GrayKey is well known for being one of the only few solutions to unlocking iPhones by using iOS vulnerabilities. The tool is a hardware device which connects to iPhone via a Lighting cable and attempts a brute force attack after installing a software 'agent'. As per NBC, the tool can crack a four-digit passcode in a few minutes, while a six-digit passcode can take less than a day. However, 8 or 10 digit passcodes can take weeks or years.
It can take minutes to crack a four-digit pin and less than a day to crack a six-digit pin, according to calculations by cryptographer Matthew Green, an Associate Professor of Computer Science at the Johns Hopkins Information Security Institute. For eight- and 10-digit passcodes it can take weeks or years. It is under these circumstances that Hide UI provides a way to get access to the device more quickly.
When GrayKey fails, law enforcement agencies have to rely on Hide UI. Once installed on an iPhone, It works as sort of a key logger, which records any successful passcode input and saved it in a text file. This text file can then be retrieved by GrayKey, and the passcode can be used to unlock the iPhone. Hide UI also disables Airplane mode and prevents the device from being erased.
Using Hide UI is not as simple as just installing the app though. Once the app is installed, law enforcement agencies have to trick the suspect into unlocking the iPhone, sometimes under the guise of calling their lawyer. Once the suspect enters the passcode, it is saved to the text file, even if the iPhone is locked again.
Of course, Hide UI will not be effective if the suspect is dead, which was the case with the Florida shooter. Hide UI is also buggy and does not always work.
A second law enforcement official said that the software was “buggy” and that it was often easier to get the suspect to hand over their passcode during interrogation than to use the subterfuge required for Hide UI to work.
Does this solve the issue of unlocking iPhones for investigations? No. It opens another can of worms. Although law enforcement officials need a warrant to be able to use such means to unlock iPhones, things are not as black and white. Law enforcement officials have anonymously told NBC that offices often engage in unethical behavior.
“It’s great technology for our cases, but as a citizen I don’t really like how it’s being used. I feel like sometimes officers will engage in borderline and unethical behavior,” the law enforcement official said.

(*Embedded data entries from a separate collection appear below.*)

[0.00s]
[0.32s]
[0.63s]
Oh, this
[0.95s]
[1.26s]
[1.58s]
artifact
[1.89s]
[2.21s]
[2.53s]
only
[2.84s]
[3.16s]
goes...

Concerns arise that Hide UI and GrayKey might be commonly used without a warrant, because of the time restrictions that Apple puts on iOS devices, when incorrect passcodes are entered. GrayKey also does not advertise Hide UI in its features, which means that it is intentionally hidden and only shared with customers under strict NDAs. This means that although GrayKey is mentioned in some warrants, Hide UI is never mentioned in them, which raises concerns with legality and failure of disclosure. This opens up the possibility of unauthorized usage of the tools for reasons that are not outlined in any legal document.

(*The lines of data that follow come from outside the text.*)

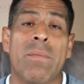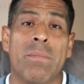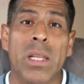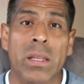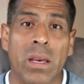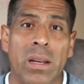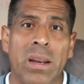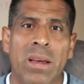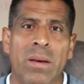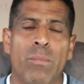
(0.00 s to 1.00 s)
million,
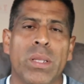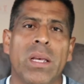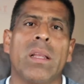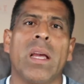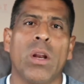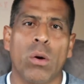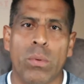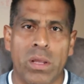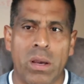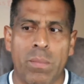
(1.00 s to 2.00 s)
but then they
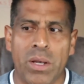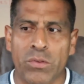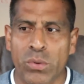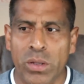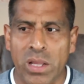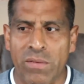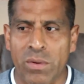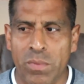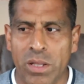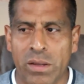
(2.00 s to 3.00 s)
lowered the amount to
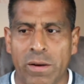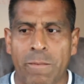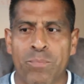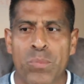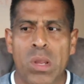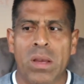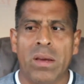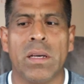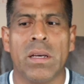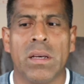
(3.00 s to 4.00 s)
11 million.
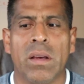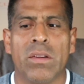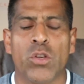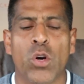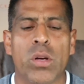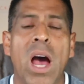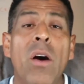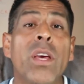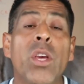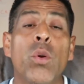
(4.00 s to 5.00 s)
So now
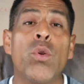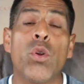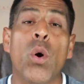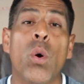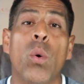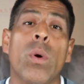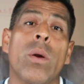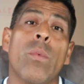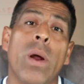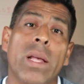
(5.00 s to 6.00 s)
that you know
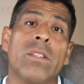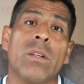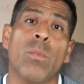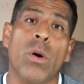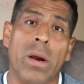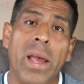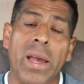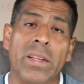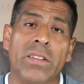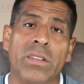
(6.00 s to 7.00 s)
what ransomware
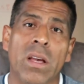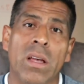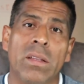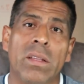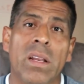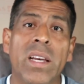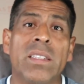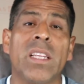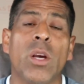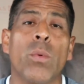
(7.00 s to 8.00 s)
is, the
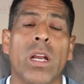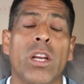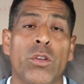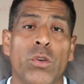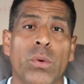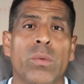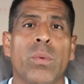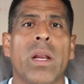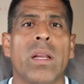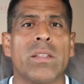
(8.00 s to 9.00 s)
next thing we're gonna do is we're
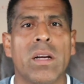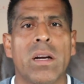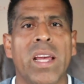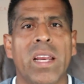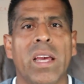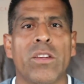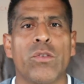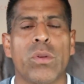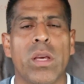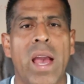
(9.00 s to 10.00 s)
gonna start getting
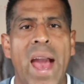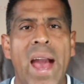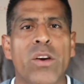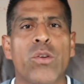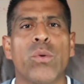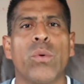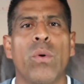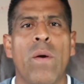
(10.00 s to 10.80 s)
into the actual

“Law enforcement use of this ‘agent’ keylogger feature can be legal, so long as the warrant the government gets to search and seize the device spells out that the investigators are permitted to use it,” said Riana Pfefferkorn, associate director of surveillance and cybersecurity at Stanford Law School’s Center for Internet and Society. “In general, I don't think that magistrate judges authorizing search warrants would expect that the government plans to implant malware on a device it has seized.”